Artifact Provenance in Intelligence Pipelines: Who Built This Binary and Why Does That Matter?

Supply chain attacks don't announce themselves. A compromised build dependency, a tampered container layer, an unsigned tool pulled from a mirror that looked legitimate three months ago — these are the vectors that end operations, not dramatic zero-day exploits against your perimeter.

Photo by Ray Bran on Pexels.

For intelligence teams running custom tooling, the problem is worse than it is for your average enterprise shop. You can't always rely on vendor SLAs, public CVE disclosures, or community-maintained patch cadences. You're building bespoke collection tools, custom enrichment scripts, proprietary parsers. The question of who built this artifact, when, from what source, and whether it's been touched since isn't an audit checkbox. It's an operational question.

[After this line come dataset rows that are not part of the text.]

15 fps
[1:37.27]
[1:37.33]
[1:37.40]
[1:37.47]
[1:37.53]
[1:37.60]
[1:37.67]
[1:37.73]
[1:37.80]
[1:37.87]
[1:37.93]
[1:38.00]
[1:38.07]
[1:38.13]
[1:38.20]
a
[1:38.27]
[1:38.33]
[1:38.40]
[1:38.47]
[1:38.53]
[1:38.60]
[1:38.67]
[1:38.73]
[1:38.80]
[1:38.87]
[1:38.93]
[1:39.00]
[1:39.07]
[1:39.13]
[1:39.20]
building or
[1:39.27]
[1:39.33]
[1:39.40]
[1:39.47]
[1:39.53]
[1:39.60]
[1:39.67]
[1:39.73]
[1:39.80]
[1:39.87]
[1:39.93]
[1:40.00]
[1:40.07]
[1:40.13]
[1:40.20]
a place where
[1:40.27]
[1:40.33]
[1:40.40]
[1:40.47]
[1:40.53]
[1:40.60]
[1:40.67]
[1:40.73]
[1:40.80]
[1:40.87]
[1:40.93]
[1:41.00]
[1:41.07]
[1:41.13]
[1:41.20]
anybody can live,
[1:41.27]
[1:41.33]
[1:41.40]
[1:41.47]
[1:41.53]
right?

Why Provenance Fails in Practice

Most teams treat artifact provenance as something that happens at the end of a pipeline — a hash check, maybe a GPG signature verification if someone remembered to set it up. That's not provenance. That's a receipt without a chain of custody.

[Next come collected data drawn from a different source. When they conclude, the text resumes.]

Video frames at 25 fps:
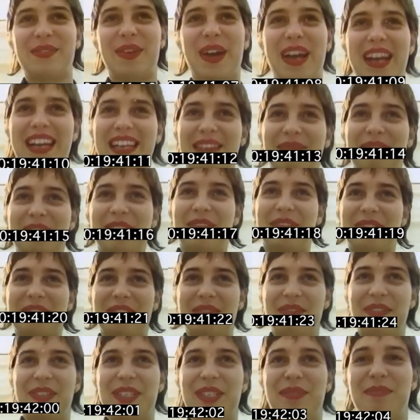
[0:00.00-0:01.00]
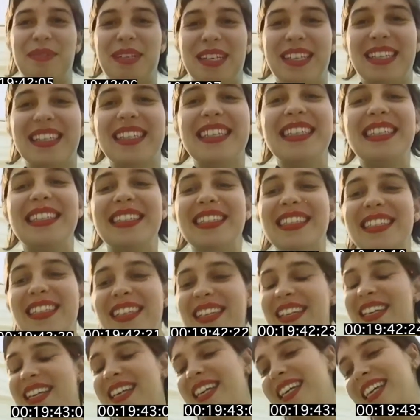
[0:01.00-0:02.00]
way. I mean, we wouldn't want to be
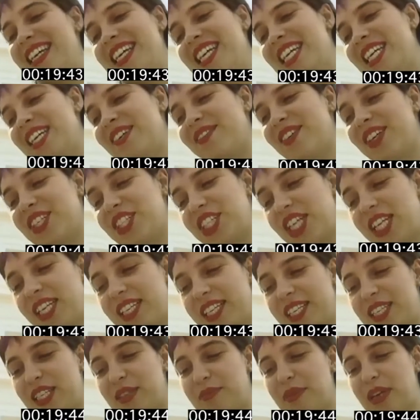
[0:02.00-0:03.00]
evangelical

Real provenance means you can answer: What source code commit produced this binary? Which build environment ran the compilation? Who authorized the promotion from staging to production? Has any byte of this artifact changed since it left the build system?

Without that chain, you're trusting. And in intelligence operations, trust without verification is just hope with better branding.

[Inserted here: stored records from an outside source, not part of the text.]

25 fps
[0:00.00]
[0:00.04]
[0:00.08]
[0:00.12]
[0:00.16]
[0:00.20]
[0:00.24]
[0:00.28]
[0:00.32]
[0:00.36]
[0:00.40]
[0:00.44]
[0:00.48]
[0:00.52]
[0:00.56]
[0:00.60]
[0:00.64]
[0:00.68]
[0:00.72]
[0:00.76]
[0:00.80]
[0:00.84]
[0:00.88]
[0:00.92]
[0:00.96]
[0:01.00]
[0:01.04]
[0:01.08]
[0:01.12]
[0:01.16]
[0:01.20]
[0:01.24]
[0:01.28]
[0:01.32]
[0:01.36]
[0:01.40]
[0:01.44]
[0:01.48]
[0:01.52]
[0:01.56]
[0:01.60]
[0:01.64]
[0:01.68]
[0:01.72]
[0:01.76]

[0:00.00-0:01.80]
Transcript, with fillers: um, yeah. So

SBOM generation — Software Bill of Materials — has become the nominal answer to this. The U.S. government's push toward SBOM adoption post-SolarWinds is real, and the tooling (Syft, Grype, Trivy, CycloneDX) has matured considerably. But an SBOM only tells you what's in an artifact. It doesn't tell you whether the build process that produced it was clean.

The Build Environment Is the Attack Surface

Here's what gets overlooked: the binary you're signing is only as trustworthy as the environment that compiled it. A poisoned base image in your build container, a malicious GitHub Action pulled from a third-party repository, a compromised dependency cached in your artifact registry — any of these can produce a perfectly signed binary that will still do something you didn't intend.

This is the distinction between signing and attestation. Signing proves the artifact hasn't changed since it was signed. Attestation proves something about the conditions under which it was produced.

SLSA (Supply-chain Levels for Software Artifacts) gives you a vocabulary for this. Reaching SLSA Level 3 means your build runs in an isolated, ephemeral environment; the build definition is version-controlled and can't be modified during execution; and the provenance metadata is generated by the build system itself, not by a script someone wrote and forgot about.

For classified or sensitive tooling, SLSA Level 3 should be your floor, not your aspiration.

graph TD
    A[Source Commit] --> B(Hermetic Build Environment)
    B --> C[Artifact + Provenance Attestation]
    C --> D{Signature Verification}
    D --> E[Artifact Registry]
    E --> F(Deployment Gate)
    F --> G[Operational Environment]
    C --> D

Practical Steps That Actually Move the Needle

Ephemeral build environments. Every build spins up a fresh container or VM from a known-good base image, runs, and dies. Nothing persists between builds. This eliminates entire categories of persistent compromise in your build infrastructure.

Hermetic builds are harder — they require all dependencies to be declared and fetched from controlled sources, with no network access during compilation. Bazel does this well. If your team isn't ready for Bazel, at minimum pin every dependency to a specific digest, not a tag. Tags are mutable. Digests are not.

For the artifact registry itself: enforce immutability. Once an artifact is pushed with a given tag or digest, it cannot be overwritten. Nexus, Artifactory, and AWS ECR all support this. If your current setup allows tag overwrites, someone could silently replace a production binary and your deployment logs would show nothing unusual.

Promotion gates between environments — dev, staging, production — should require explicit re-attestation, not just re-tagging. An artifact that passes security scanning in a dev registry shouldn't automatically be trusted in a production context. The promotion decision should generate its own signed record: who approved it, when, and what checks passed.

The Operational Reality

None of this is frictionless to implement. Hermetic builds break things that weren't properly declared as dependencies. SLSA compliance requires buy-in from whoever manages your build infrastructure. SBOMs generate noise before they generate signal.

But consider the alternative framing: if an adversary wanted to compromise your collection tooling, your build pipeline is a far softer target than your runtime environment. You've hardened the endpoint. You've locked down the network. Meanwhile, your CI system is pulling packages from public registries with no attestation verification, running in a persistent VM that hasn't been rotated in eight months.

Provenance isn't bureaucratic overhead. It's the documentation that lets you answer — quickly, under pressure, when something has already gone wrong — whether the tool you've been running for the past six months is the tool you think it is.